[Entries taken from a collection]
◆ ◆ ◆ ◆

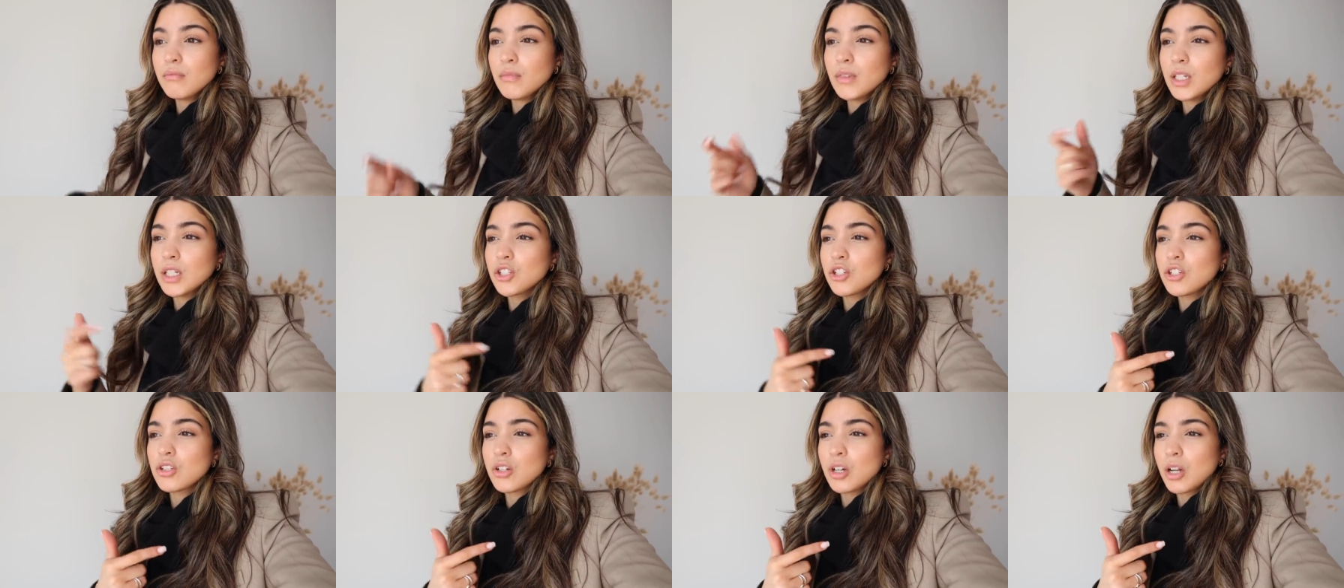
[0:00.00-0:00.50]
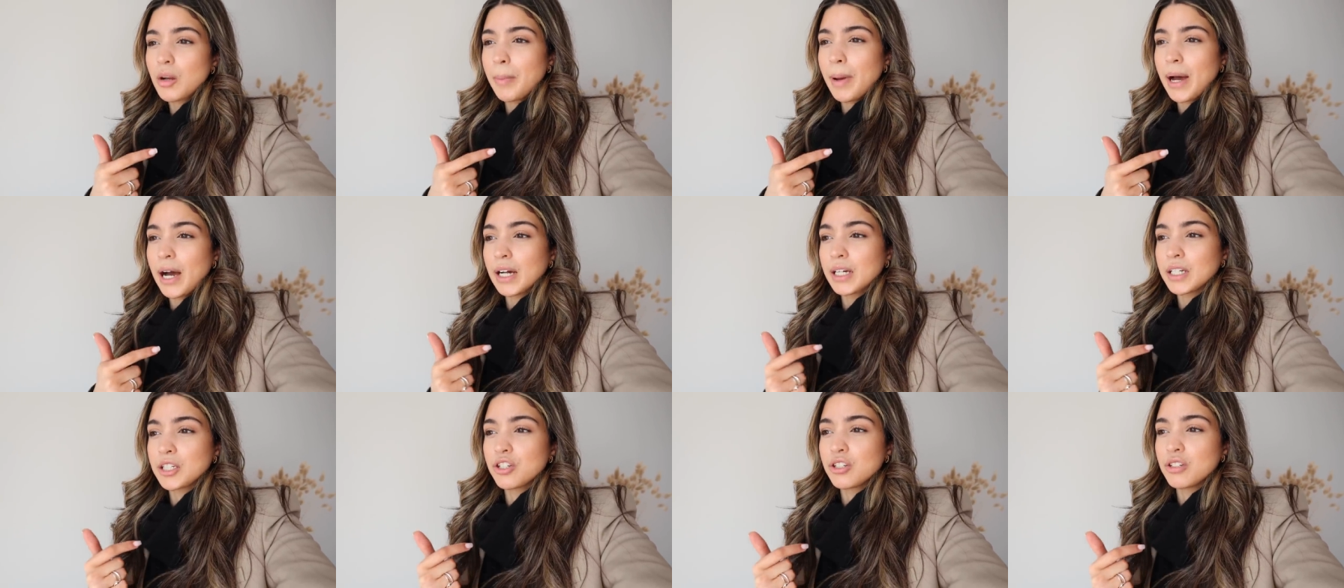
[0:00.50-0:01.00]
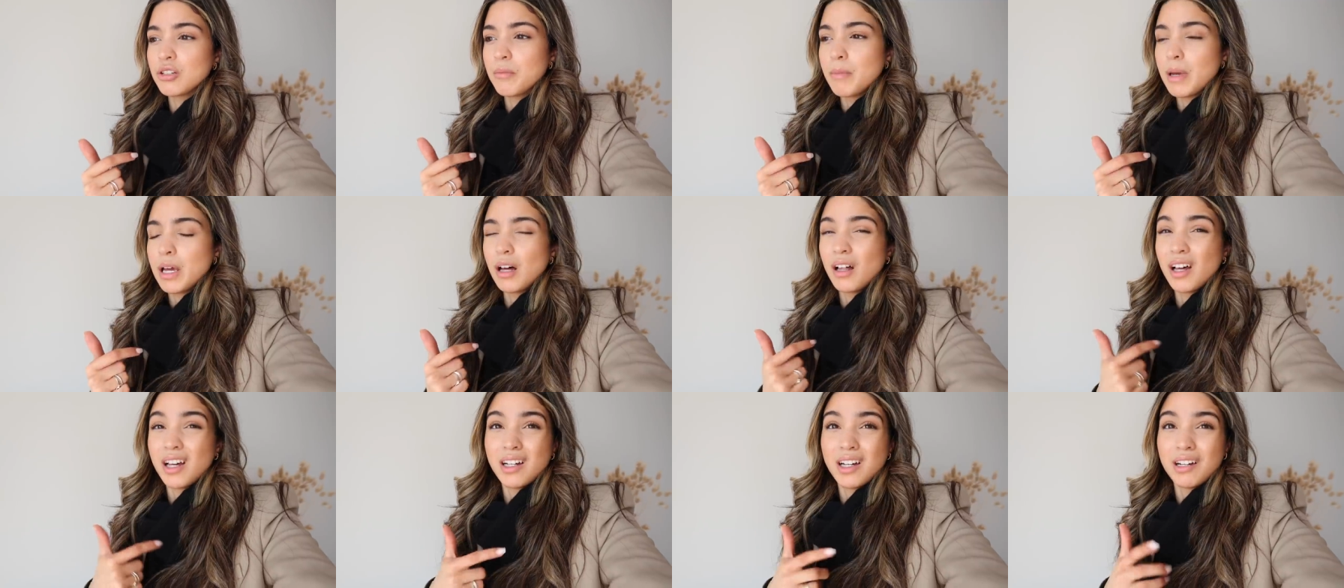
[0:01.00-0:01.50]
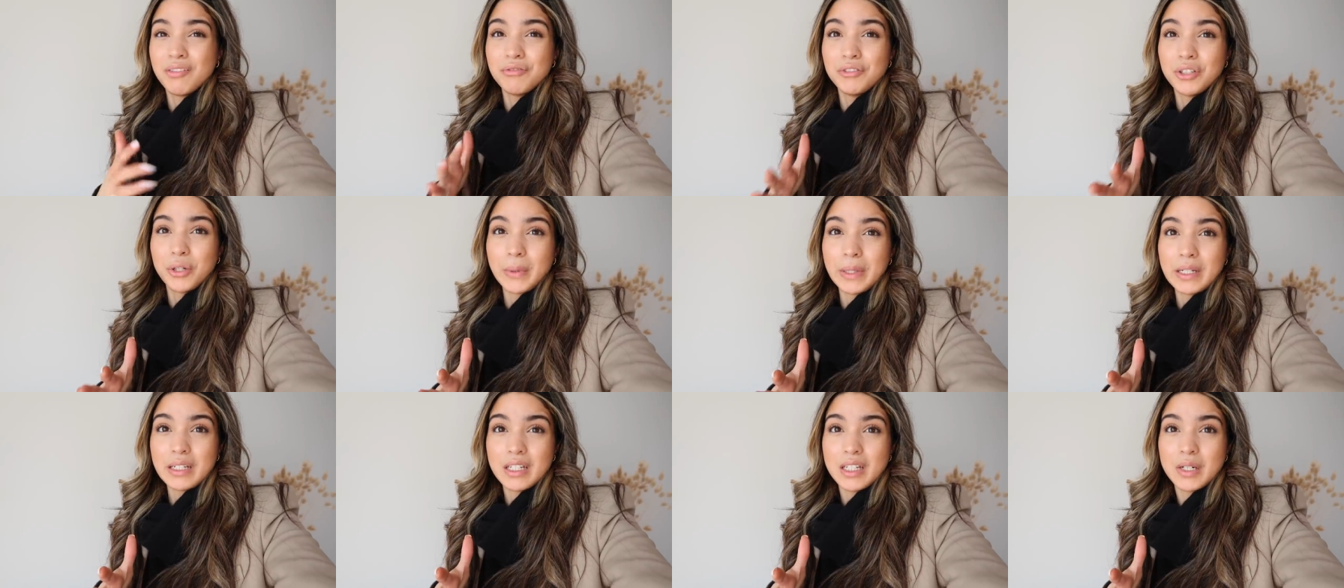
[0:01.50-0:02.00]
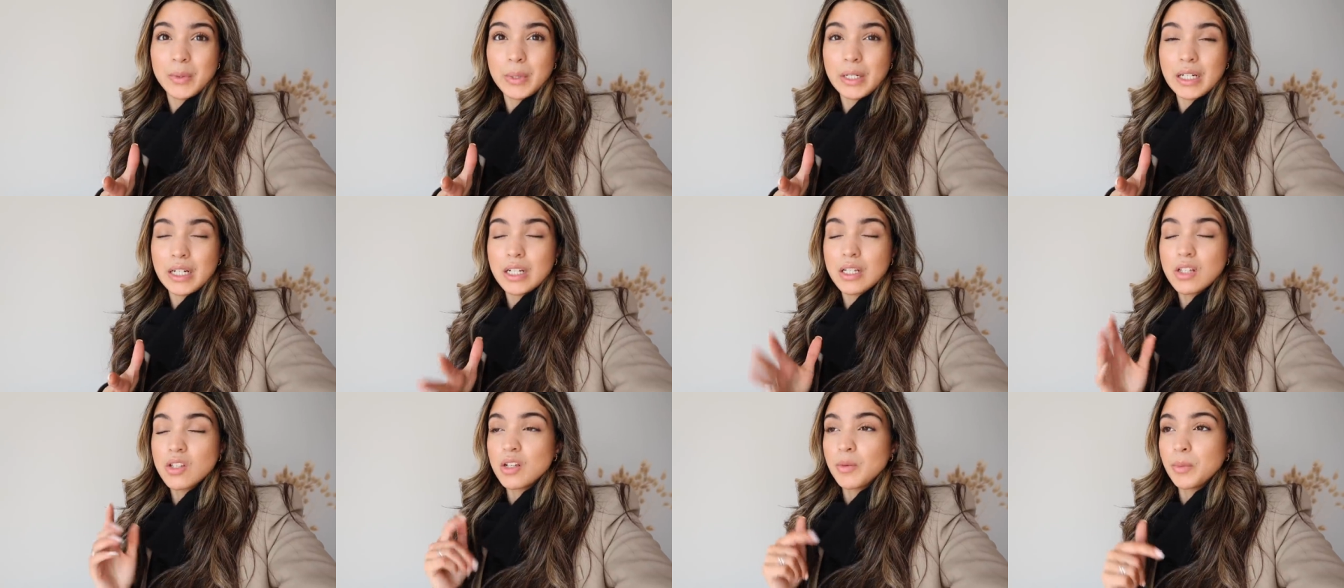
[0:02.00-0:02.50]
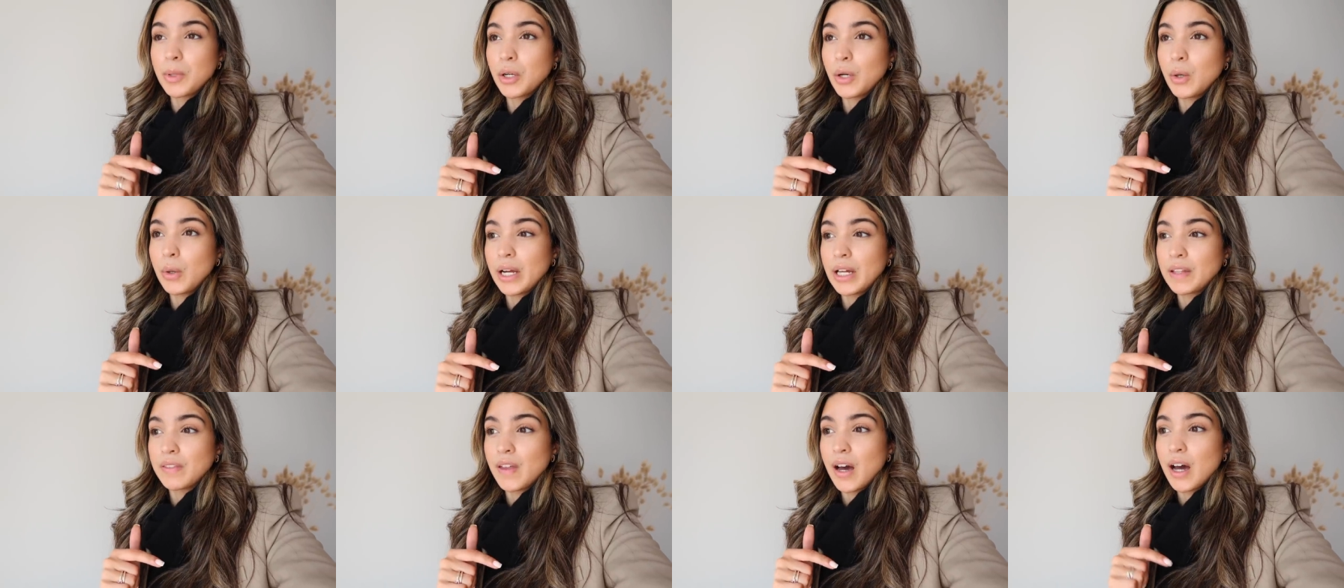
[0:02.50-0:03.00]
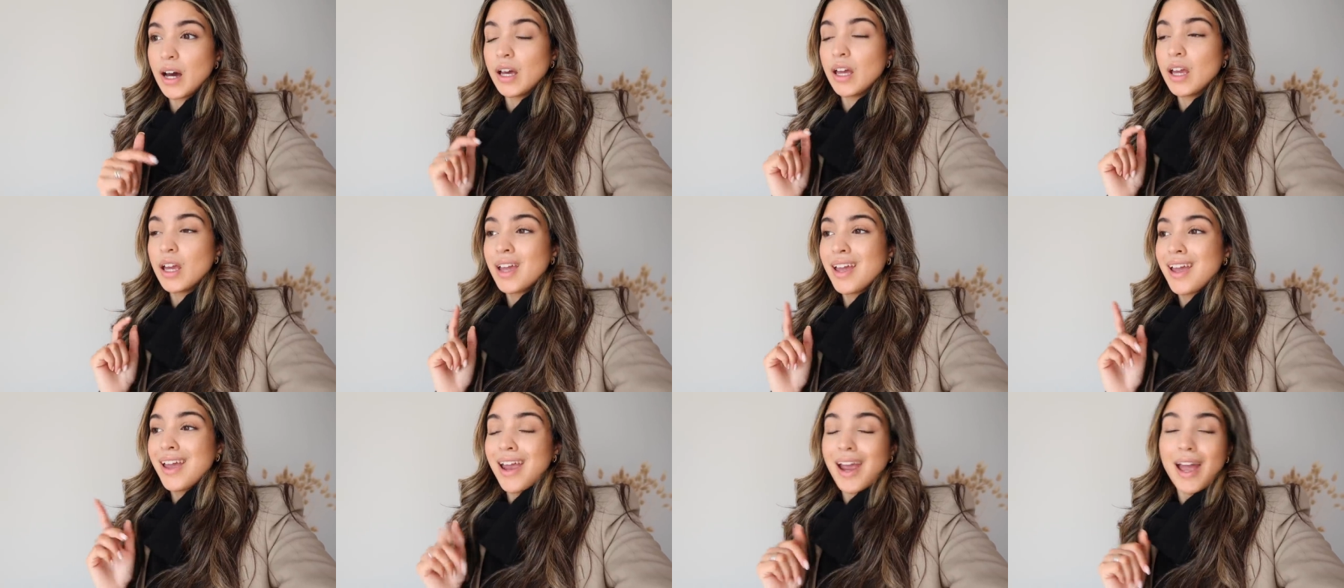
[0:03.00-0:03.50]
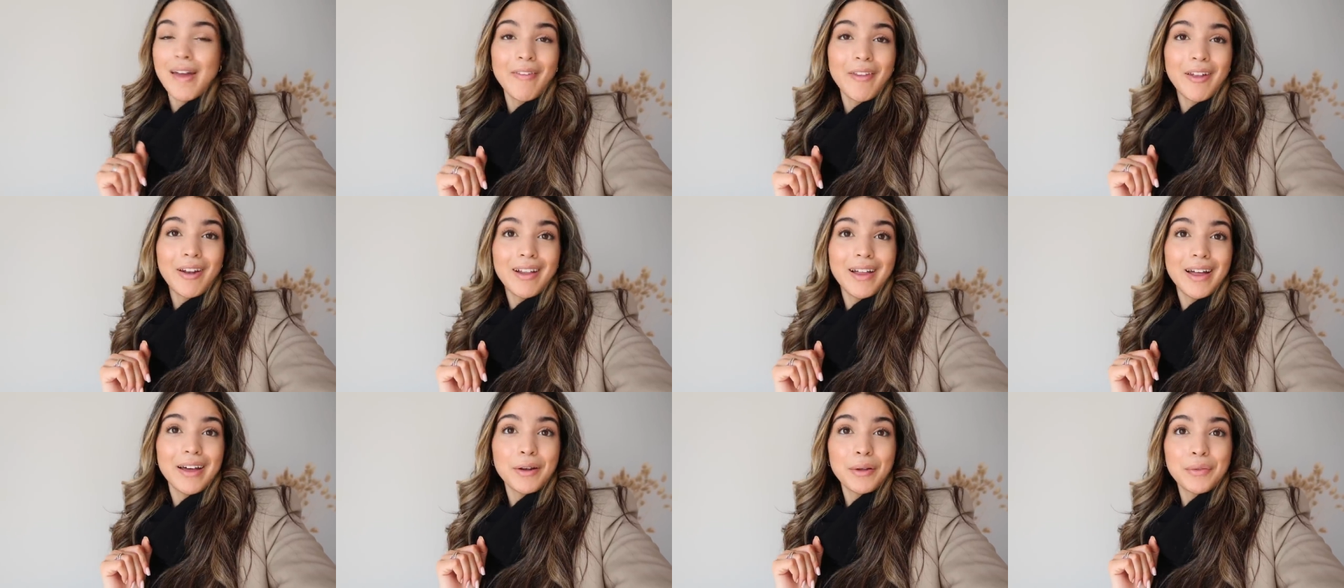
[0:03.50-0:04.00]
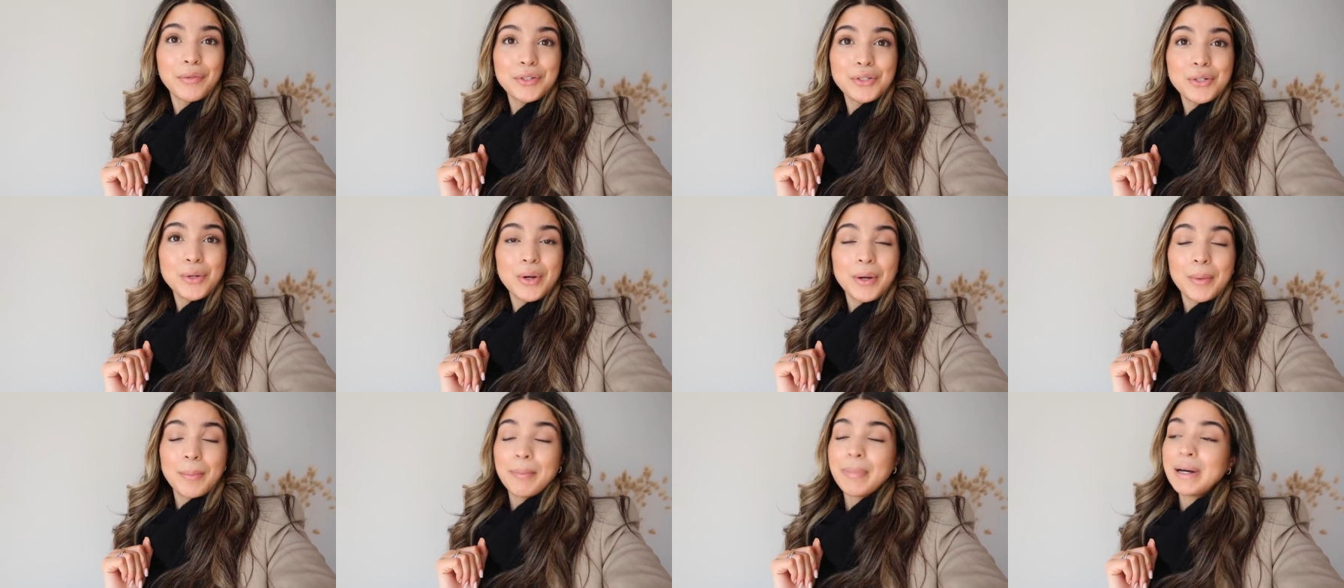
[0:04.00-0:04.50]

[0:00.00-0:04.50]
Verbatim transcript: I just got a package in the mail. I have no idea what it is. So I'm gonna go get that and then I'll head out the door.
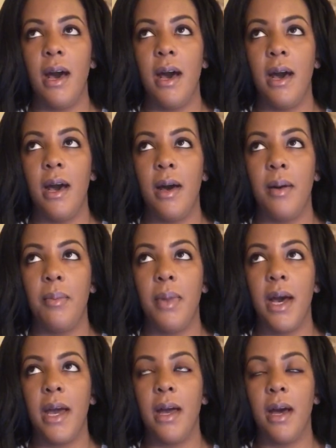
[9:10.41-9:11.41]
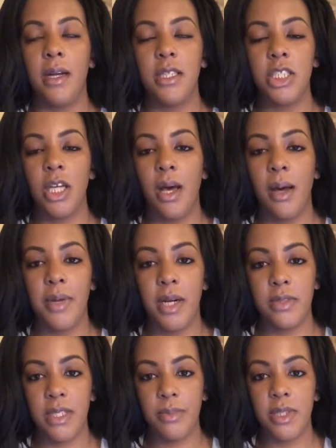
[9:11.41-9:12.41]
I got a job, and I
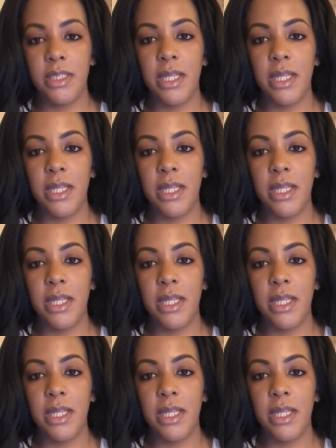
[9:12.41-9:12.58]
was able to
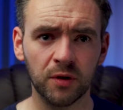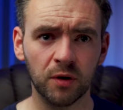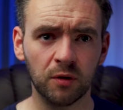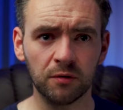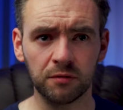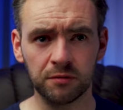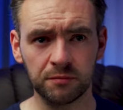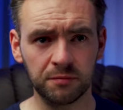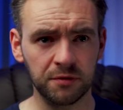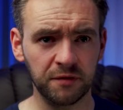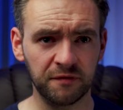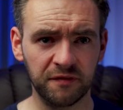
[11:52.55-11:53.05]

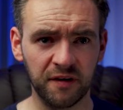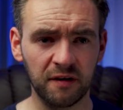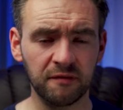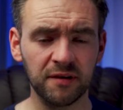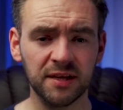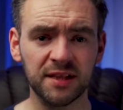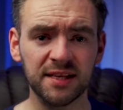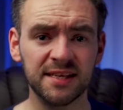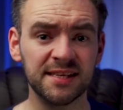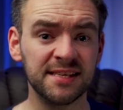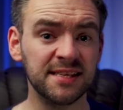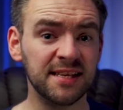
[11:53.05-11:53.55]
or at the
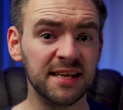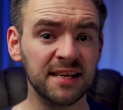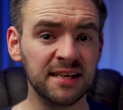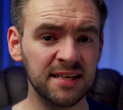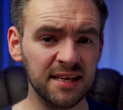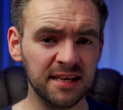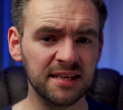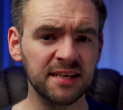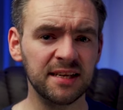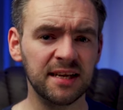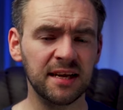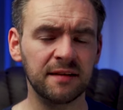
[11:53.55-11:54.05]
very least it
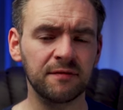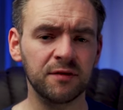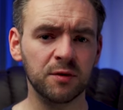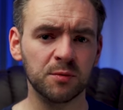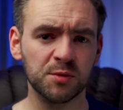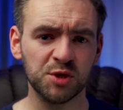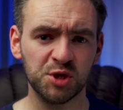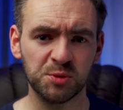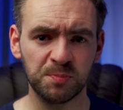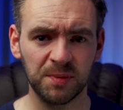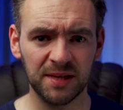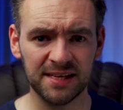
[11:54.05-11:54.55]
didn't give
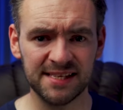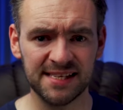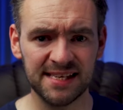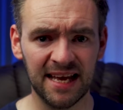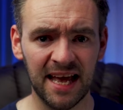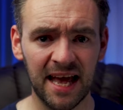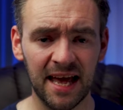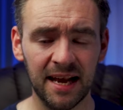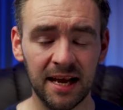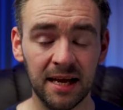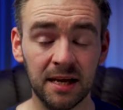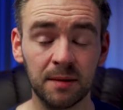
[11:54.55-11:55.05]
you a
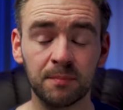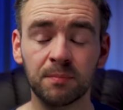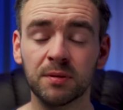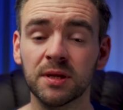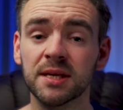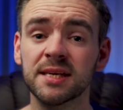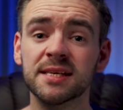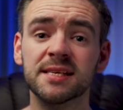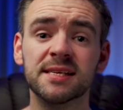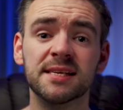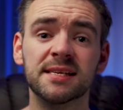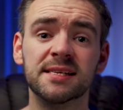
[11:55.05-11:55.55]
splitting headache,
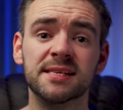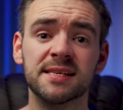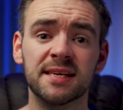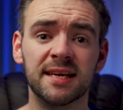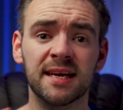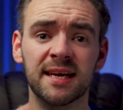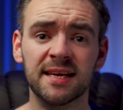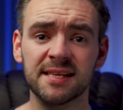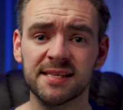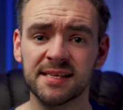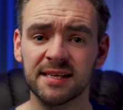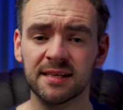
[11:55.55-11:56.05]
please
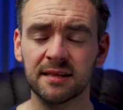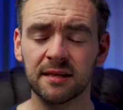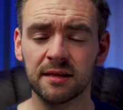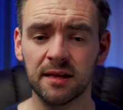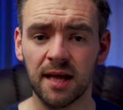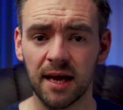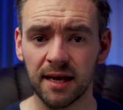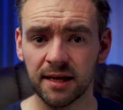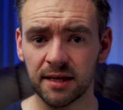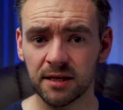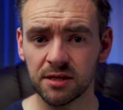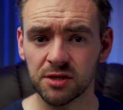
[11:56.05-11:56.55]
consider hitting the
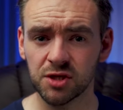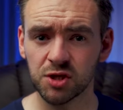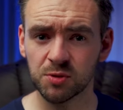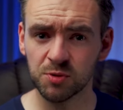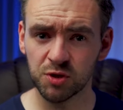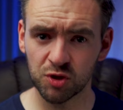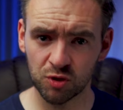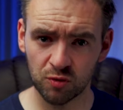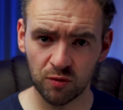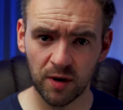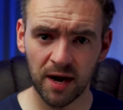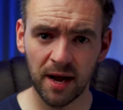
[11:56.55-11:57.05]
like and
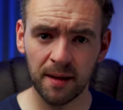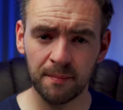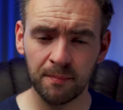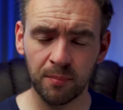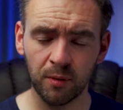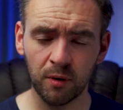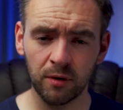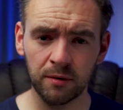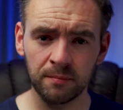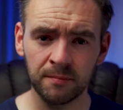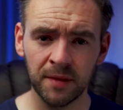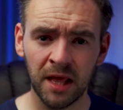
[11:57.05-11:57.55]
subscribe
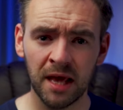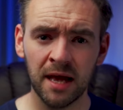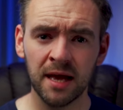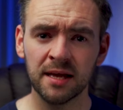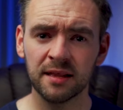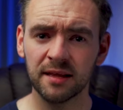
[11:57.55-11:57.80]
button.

◆ ◆ ◆ ◆

Set down all the lines above exactly as they appear, with no pictures.

[0:00.00-0:00.50]
[0:00.50-0:01.00]
[0:01.00-0:01.50]
[0:01.50-0:02.00]
[0:02.00-0:02.50]
[0:02.50-0:03.00]
[0:03.00-0:03.50]
[0:03.50-0:04.00]
[0:04.00-0:04.50]

[0:00.00-0:04.50]
Verbatim transcript: I just got a package in the mail. I have no idea what it is. So I'm gonna go get that and then I'll head out the door.
[9:10.41-9:11.41]
[9:11.41-9:12.41]
I got a job, and I
[9:12.41-9:12.58]
was able to
[11:52.55-11:53.05]

[11:53.05-11:53.55]
or at the
[11:53.55-11:54.05]
very least it
[11:54.05-11:54.55]
didn't give
[11:54.55-11:55.05]
you a
[11:55.05-11:55.55]
splitting headache,
[11:55.55-11:56.05]
please
[11:56.05-11:56.55]
consider hitting the
[11:56.55-11:57.05]
like and
[11:57.05-11:57.55]
subscribe
[11:57.55-11:57.80]
button.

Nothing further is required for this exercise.